## LISTED ENTRIES
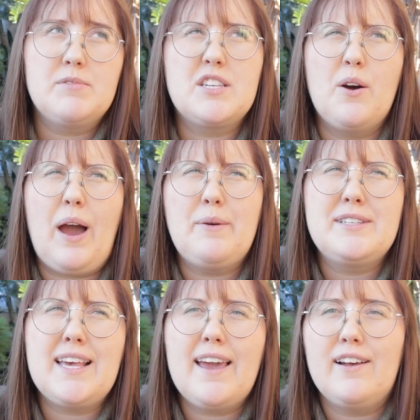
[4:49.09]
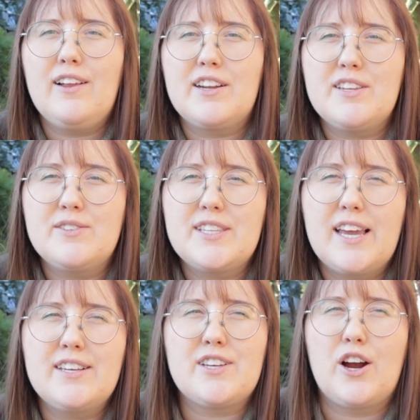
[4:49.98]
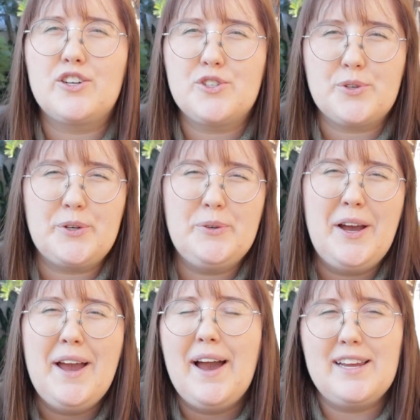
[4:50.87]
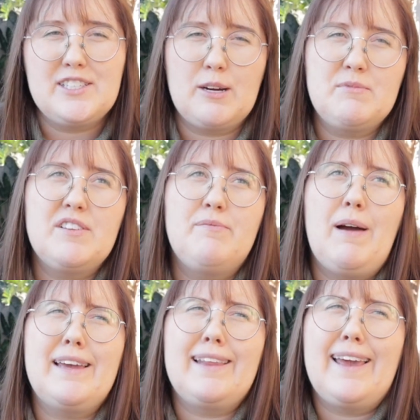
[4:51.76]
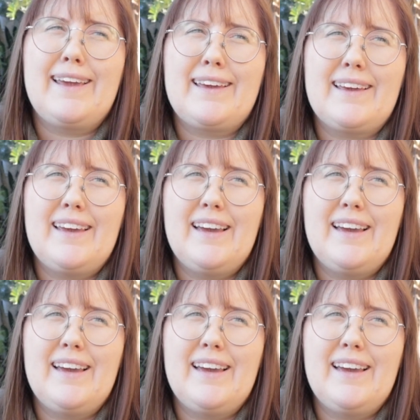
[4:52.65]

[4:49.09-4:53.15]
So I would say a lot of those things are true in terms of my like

...

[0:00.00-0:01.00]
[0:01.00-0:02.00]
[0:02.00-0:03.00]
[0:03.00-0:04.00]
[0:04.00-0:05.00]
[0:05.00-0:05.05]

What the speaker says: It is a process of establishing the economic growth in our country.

## WHAT TO DO
All that belongs in your answer is the stretch of entries above from the line with "[0:03.00-0:04.00]" through the line with "What the speaker", printed exactly.

## TASK OUTPUT
[0:03.00-0:04.00]
[0:04.00-0:05.00]
[0:05.00-0:05.05]

What the speaker says: It is a process of establishing the economic growth in our country.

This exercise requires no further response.